--- What to do ---
From the first line to the last, give the material again exactly, without the images.

[Start of section]

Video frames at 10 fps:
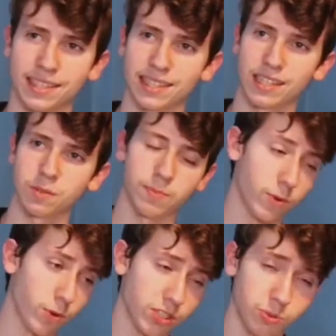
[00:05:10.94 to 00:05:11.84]
these, but
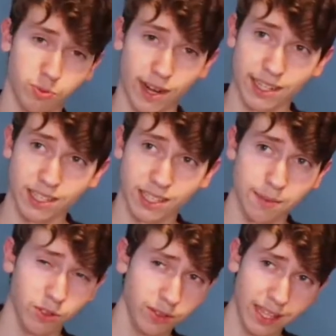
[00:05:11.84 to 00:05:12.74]
once you practice them,
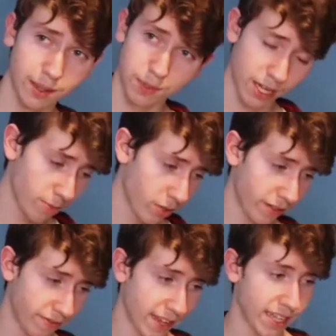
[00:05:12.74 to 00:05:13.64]
you get them down pretty
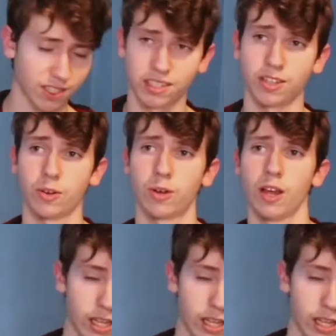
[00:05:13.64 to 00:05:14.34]
fast. So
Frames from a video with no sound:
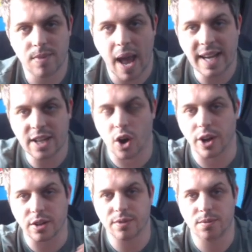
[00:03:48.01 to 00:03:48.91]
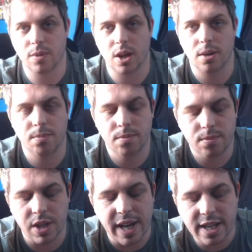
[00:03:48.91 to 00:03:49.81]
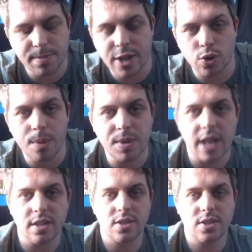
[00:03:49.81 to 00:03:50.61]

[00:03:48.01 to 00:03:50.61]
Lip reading: any kind of the next major update.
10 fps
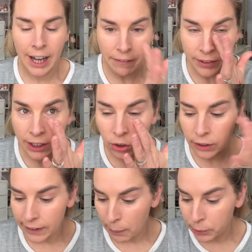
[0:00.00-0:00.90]
Have a little
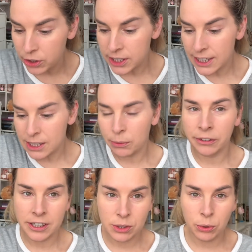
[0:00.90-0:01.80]
look at that because he's the
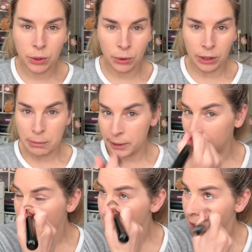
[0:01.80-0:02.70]
one that's cooking all the
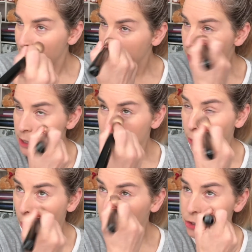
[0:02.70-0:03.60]
meals. So we've
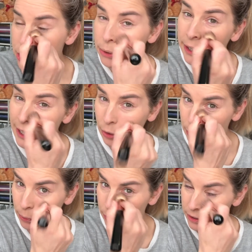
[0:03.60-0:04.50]
got 2
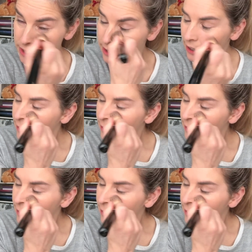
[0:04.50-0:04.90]
keto books.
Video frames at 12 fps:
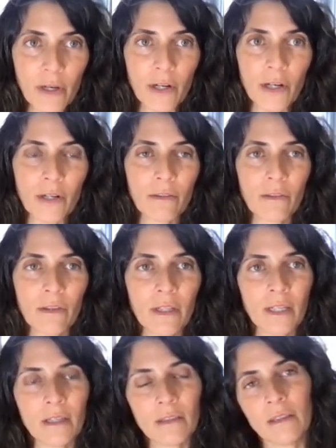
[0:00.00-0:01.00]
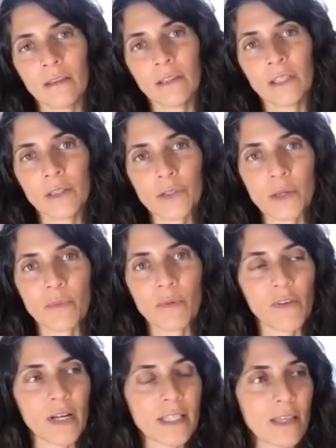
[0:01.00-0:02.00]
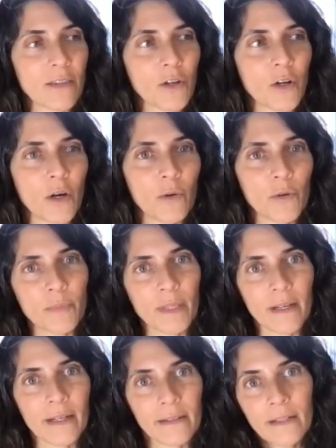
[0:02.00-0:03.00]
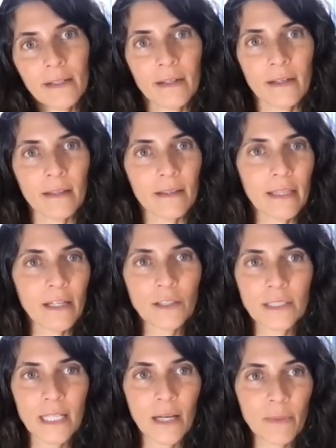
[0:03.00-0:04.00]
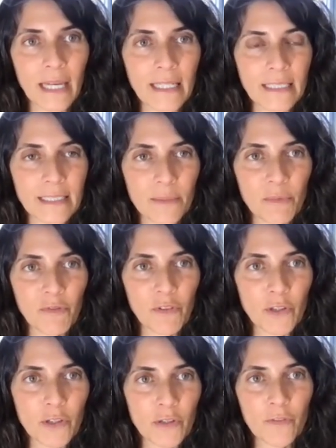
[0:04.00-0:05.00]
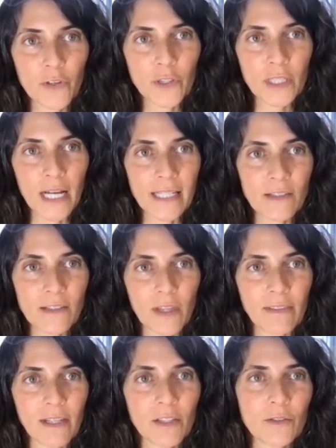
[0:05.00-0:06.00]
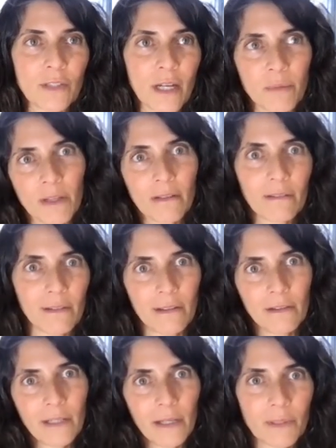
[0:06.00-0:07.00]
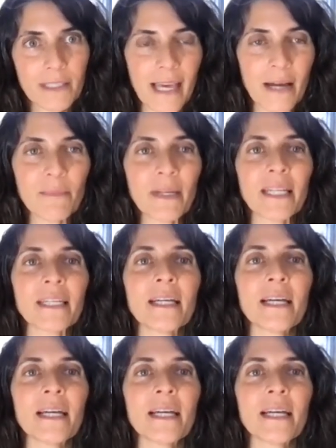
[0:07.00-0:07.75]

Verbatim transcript: where the you know some of us on the call would be like they could tell me any type of fer- fertilizer that they use and i'd be like okay what does that mean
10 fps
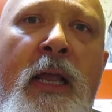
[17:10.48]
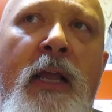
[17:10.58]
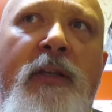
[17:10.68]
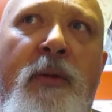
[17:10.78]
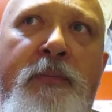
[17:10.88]

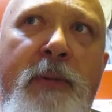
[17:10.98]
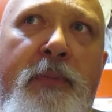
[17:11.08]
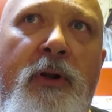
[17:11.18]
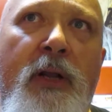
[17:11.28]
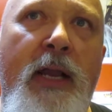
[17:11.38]
some
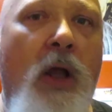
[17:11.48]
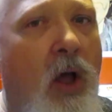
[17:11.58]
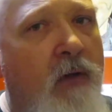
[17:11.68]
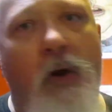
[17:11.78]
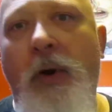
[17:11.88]
people are like,
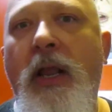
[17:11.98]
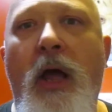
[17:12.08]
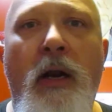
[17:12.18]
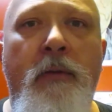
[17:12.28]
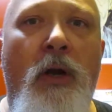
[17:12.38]
oh, I've already
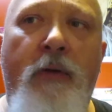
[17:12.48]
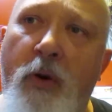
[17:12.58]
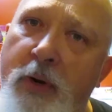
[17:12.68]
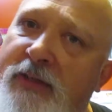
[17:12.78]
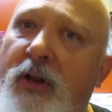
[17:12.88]
got it, I've
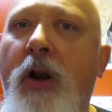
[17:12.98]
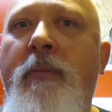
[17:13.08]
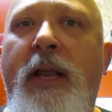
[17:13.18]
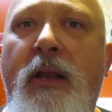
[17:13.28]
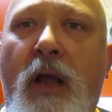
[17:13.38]
already started
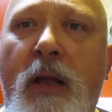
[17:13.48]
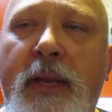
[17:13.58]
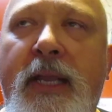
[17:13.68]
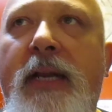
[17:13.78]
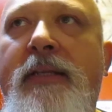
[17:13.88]
my
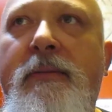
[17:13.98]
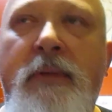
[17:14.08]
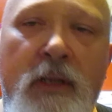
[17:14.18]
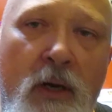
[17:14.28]
comic, and it's and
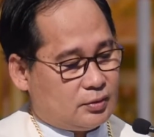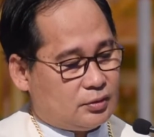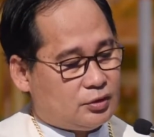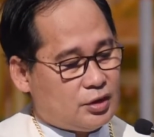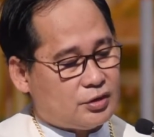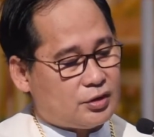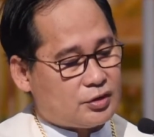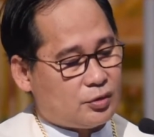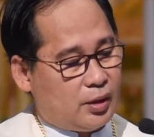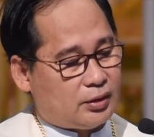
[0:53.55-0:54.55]

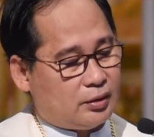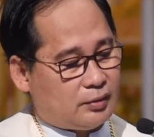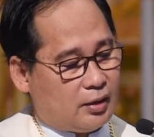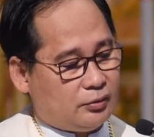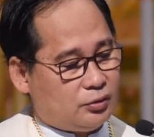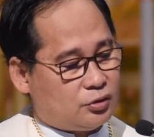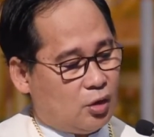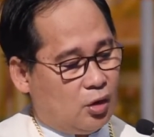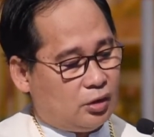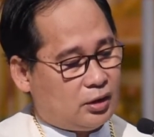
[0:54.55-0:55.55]
Jesus went around to
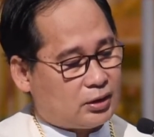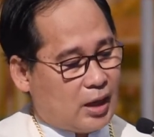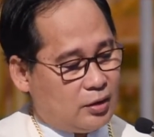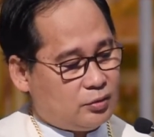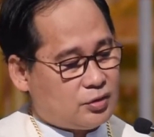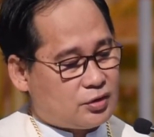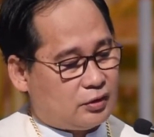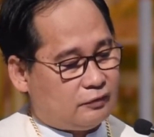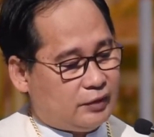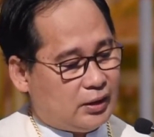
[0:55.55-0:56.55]
all the towns
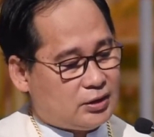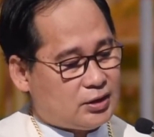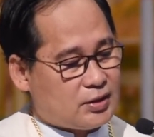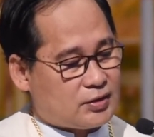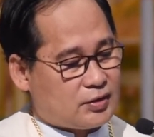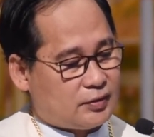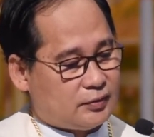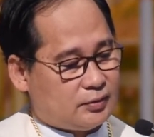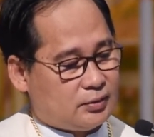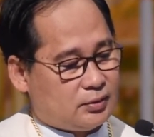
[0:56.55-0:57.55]
and villages,
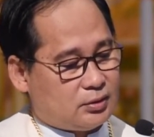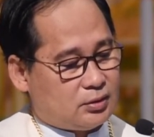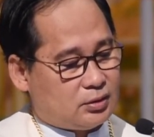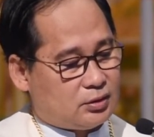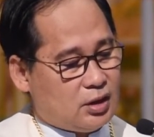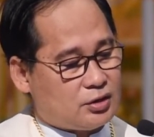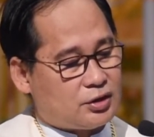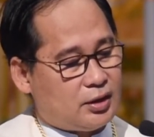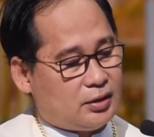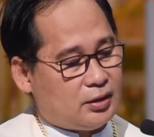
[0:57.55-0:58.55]

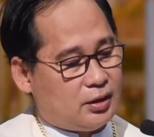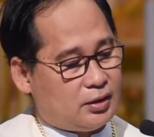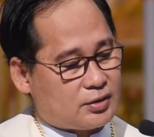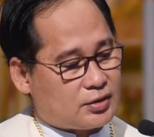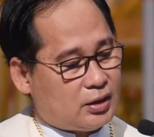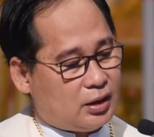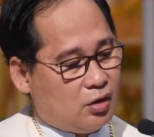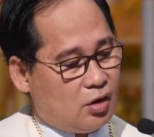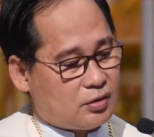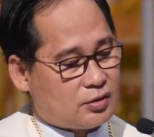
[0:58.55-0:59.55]
teaching in their
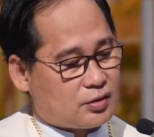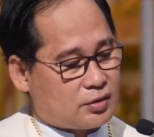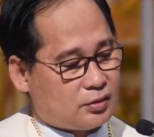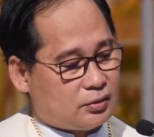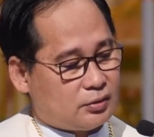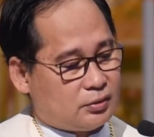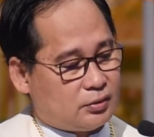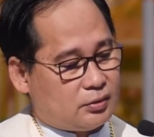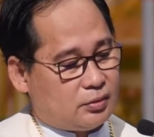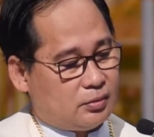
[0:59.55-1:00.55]
synagogues,
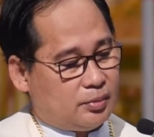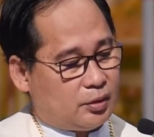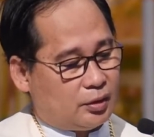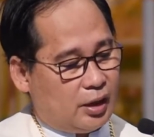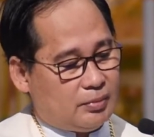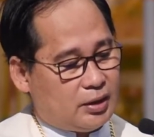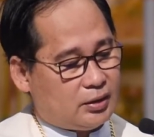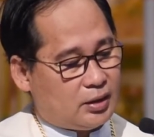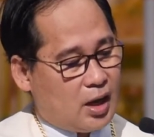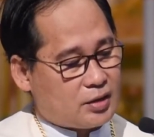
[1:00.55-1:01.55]
proclaiming
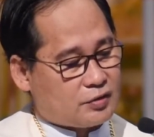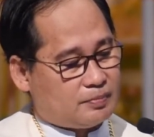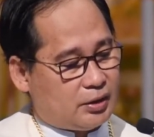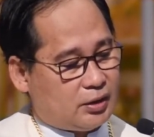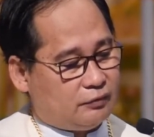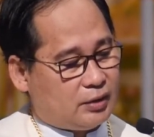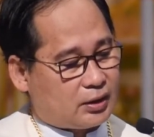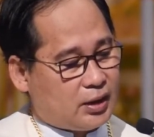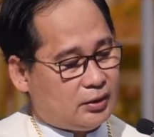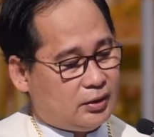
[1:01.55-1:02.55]
the gospel of the
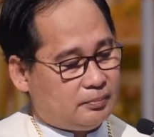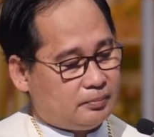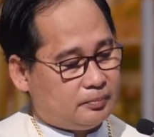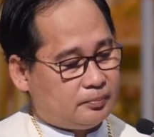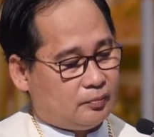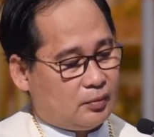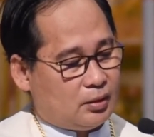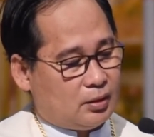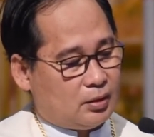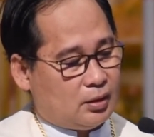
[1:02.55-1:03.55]
kingdom,
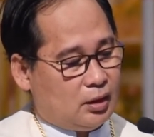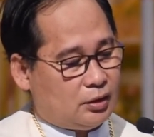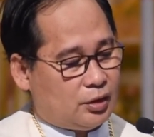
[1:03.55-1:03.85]
and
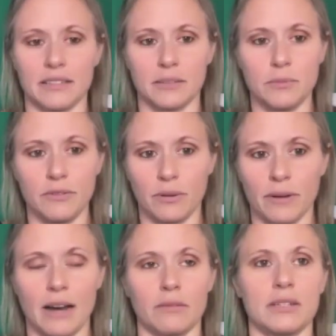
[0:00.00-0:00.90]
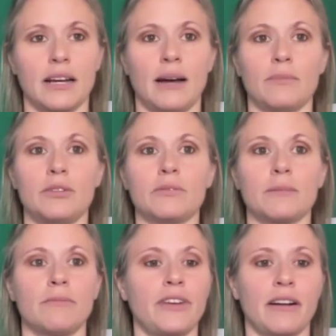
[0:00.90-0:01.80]
move around, do
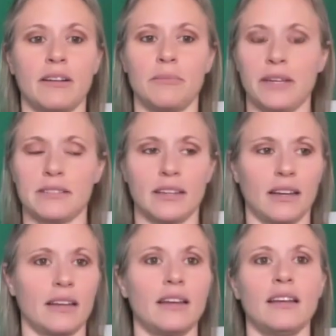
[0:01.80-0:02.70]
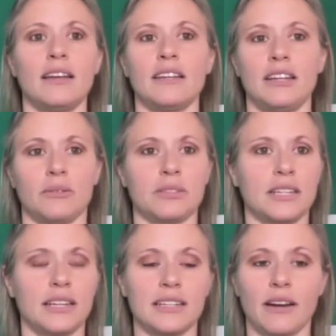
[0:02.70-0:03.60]
some very basic,
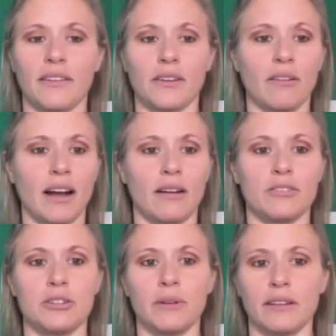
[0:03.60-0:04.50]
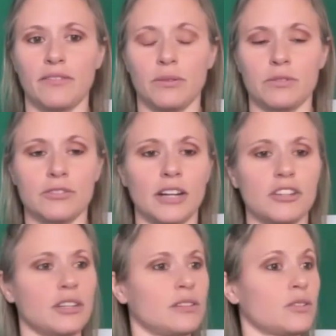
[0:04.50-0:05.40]
sitting down on the ground, doing a few
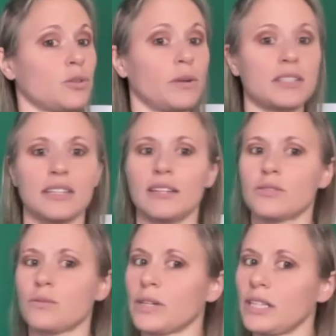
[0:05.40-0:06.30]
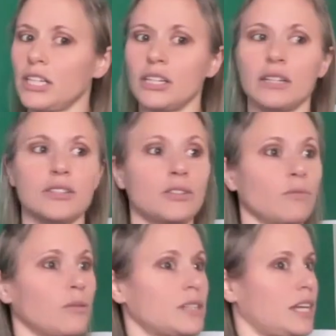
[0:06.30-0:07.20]
stretches. Twisting is really good. So
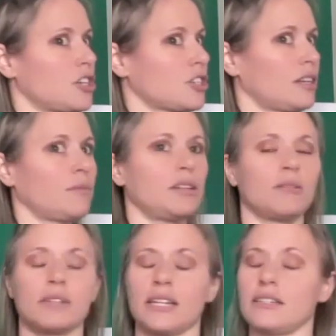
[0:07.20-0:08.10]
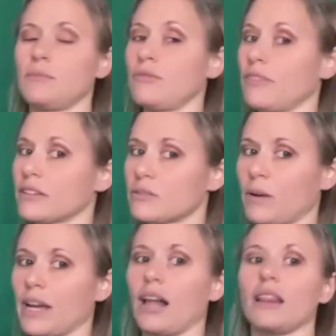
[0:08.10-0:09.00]
rotation, we don't tend to move this
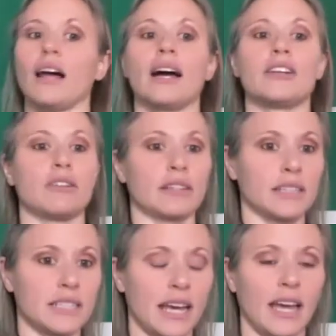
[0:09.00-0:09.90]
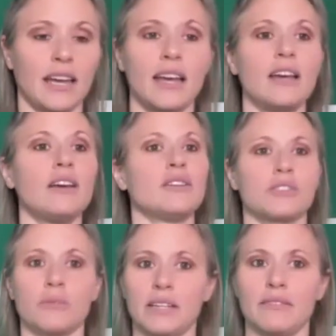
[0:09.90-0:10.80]
way a lot during the day.
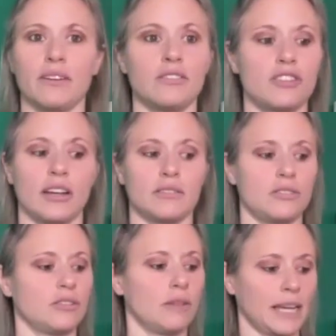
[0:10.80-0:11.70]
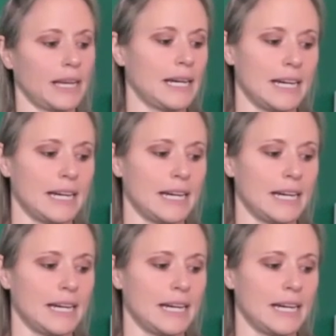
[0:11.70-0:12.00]
So even just doing,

[End of section]

--- Answer for this exercise ---
Video frames at 10 fps:
[00:05:10.94 to 00:05:11.84]
these, but
[00:05:11.84 to 00:05:12.74]
once you practice them,
[00:05:12.74 to 00:05:13.64]
you get them down pretty
[00:05:13.64 to 00:05:14.34]
fast. So
Frames from a video with no sound:
[00:03:48.01 to 00:03:48.91]
[00:03:48.91 to 00:03:49.81]
[00:03:49.81 to 00:03:50.61]

[00:03:48.01 to 00:03:50.61]
Lip reading: any kind of the next major update.
10 fps
[0:00.00-0:00.90]
Have a little
[0:00.90-0:01.80]
look at that because he's the
[0:01.80-0:02.70]
one that's cooking all the
[0:02.70-0:03.60]
meals. So we've
[0:03.60-0:04.50]
got 2
[0:04.50-0:04.90]
keto books.
Video frames at 12 fps:
[0:00.00-0:01.00]
[0:01.00-0:02.00]
[0:02.00-0:03.00]
[0:03.00-0:04.00]
[0:04.00-0:05.00]
[0:05.00-0:06.00]
[0:06.00-0:07.00]
[0:07.00-0:07.75]

Verbatim transcript: where the you know some of us on the call would be like they could tell me any type of fer- fertilizer that they use and i'd be like okay what does that mean
10 fps
[17:10.48]
[17:10.58]
[17:10.68]
[17:10.78]
[17:10.88]

[17:10.98]
[17:11.08]
[17:11.18]
[17:11.28]
[17:11.38]
some
[17:11.48]
[17:11.58]
[17:11.68]
[17:11.78]
[17:11.88]
people are like,
[17:11.98]
[17:12.08]
[17:12.18]
[17:12.28]
[17:12.38]
oh, I've already
[17:12.48]
[17:12.58]
[17:12.68]
[17:12.78]
[17:12.88]
got it, I've
[17:12.98]
[17:13.08]
[17:13.18]
[17:13.28]
[17:13.38]
already started
[17:13.48]
[17:13.58]
[17:13.68]
[17:13.78]
[17:13.88]
my
[17:13.98]
[17:14.08]
[17:14.18]
[17:14.28]
comic, and it's and
[0:53.55-0:54.55]

[0:54.55-0:55.55]
Jesus went around to
[0:55.55-0:56.55]
all the towns
[0:56.55-0:57.55]
and villages,
[0:57.55-0:58.55]

[0:58.55-0:59.55]
teaching in their
[0:59.55-1:00.55]
synagogues,
[1:00.55-1:01.55]
proclaiming
[1:01.55-1:02.55]
the gospel of the
[1:02.55-1:03.55]
kingdom,
[1:03.55-1:03.85]
and
[0:00.00-0:00.90]
[0:00.90-0:01.80]
move around, do
[0:01.80-0:02.70]
[0:02.70-0:03.60]
some very basic,
[0:03.60-0:04.50]
[0:04.50-0:05.40]
sitting down on the ground, doing a few
[0:05.40-0:06.30]
[0:06.30-0:07.20]
stretches. Twisting is really good. So
[0:07.20-0:08.10]
[0:08.10-0:09.00]
rotation, we don't tend to move this
[0:09.00-0:09.90]
[0:09.90-0:10.80]
way a lot during the day.
[0:10.80-0:11.70]
[0:11.70-0:12.00]
So even just doing,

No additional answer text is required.